Theresa Tam has said Canada is expecting about 6 million doses of vaccine between January and March; with each vaccine requiring two injections, that’s only enough for 3 million Canadians. It will not be enough for everyone that wants one in the first few months of 2021.

The goal of public health is not herd immunity—at least not at first—it’s protecting the most lives. This disease does not affect everyone equally. Young people may be more likely to get the virus—42% of all Covid-19 infections in British Columbia are among those aged 20 to 39—but since they’re less likely to die from it they will not be prioritized. 

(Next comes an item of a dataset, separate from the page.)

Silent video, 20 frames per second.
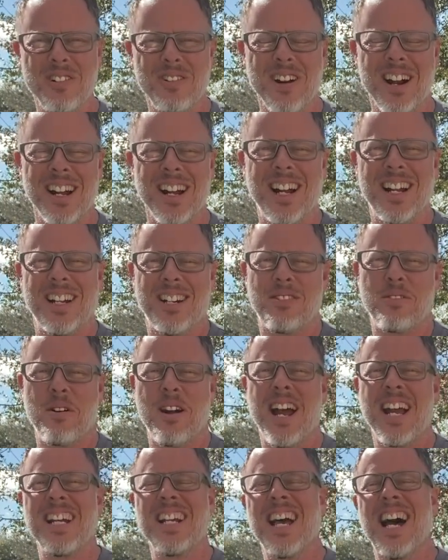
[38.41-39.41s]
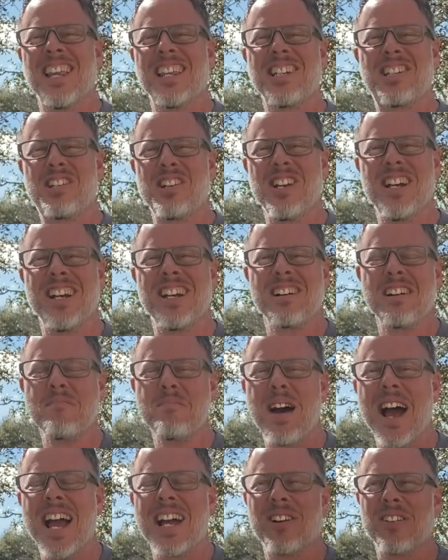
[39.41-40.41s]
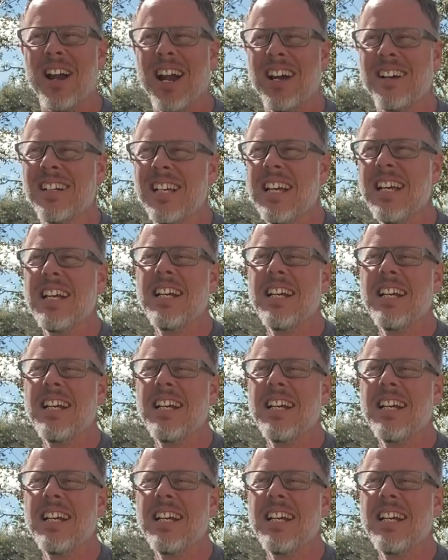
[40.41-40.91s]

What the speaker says: right now that you hear in the background,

For COVID-19 patients over the age of 80, there’s more than a 10% chance of death; for those under 30, that chance is below 0.03%. (The flu kills about 0.01%, so COVID-19 is still deadlier.)

The federal government has guidelines for who should initially receive a vaccine. Health is a provincial, not federal, responsibility, but on Tuesday Prime Minister Justin Trudeau announced that the provincial and federal governments had agreed to keep priorities consistent across the country.

According to the federal guidelines, the vaccine will first go to individuals with high risk of severe illness and death. This means seniors and those with compromised immune systems. After that, it’s people who are most likely to transmit the virus to those high-risk individuals, which means health care workers, people living with someone who is high risk, and care-home workers. Next to be vaccinated will be people who are deemed to be “contributing to the maintenance of essential services for the function of society” —in other words, essential workers who can’t work from home and must interact with many people. These are jobs like grocery store staff, police officers, and teachers. 

The last group to be prioritized before the general population is variable. The group would be defined based on the current trends of the pandemic, or where an outbreak would have more severe consequences. For example, as COVID-19 continues to affect Nunavut, patients requiring ventilation are flown south, usually to Winnipeg. The very isolation and remoteness of these communities can protect them from the pandemic, as it did early on, but once it spreads community resources are very limited. 

The return to normal will be a dial rather than a switch

With vaccines on the horizon the worst might seem to be behind us, but as we venture out of 2020, and head into the new year, we still face many unknowns.

Any vaccine will have undergone phase 3 trials, with successful testing on tens of thousands of people. An approved vaccine will likely be  very safe to receive. We don’t know however, how long that vaccine’s protection will last. If we get immunized this year, will we need another dose the next year? That’s not a question with an answer yet, but it will remain an important one to keep track of. In a recently published study, 30,000 people who have recovered from COVID-19 are having their immunity levels monitored. After five months, most still have protection from COVID-19. The vast majority of those in the survey did not get re-infected, but however unlikely, it does remain a possibility.

It will take some time, 6 months or more to get the vaccine to all that want it across the country, before that, restrictions to save lives will still be in place. We can’t put down our guard just yet, but it’s possible that next summer, we can have some barbeques, birthdays, and celebrations, without having to worry about COVID-19. Hopefully the island industries so reliant on tourism and travel never have to face another year quite like 2020.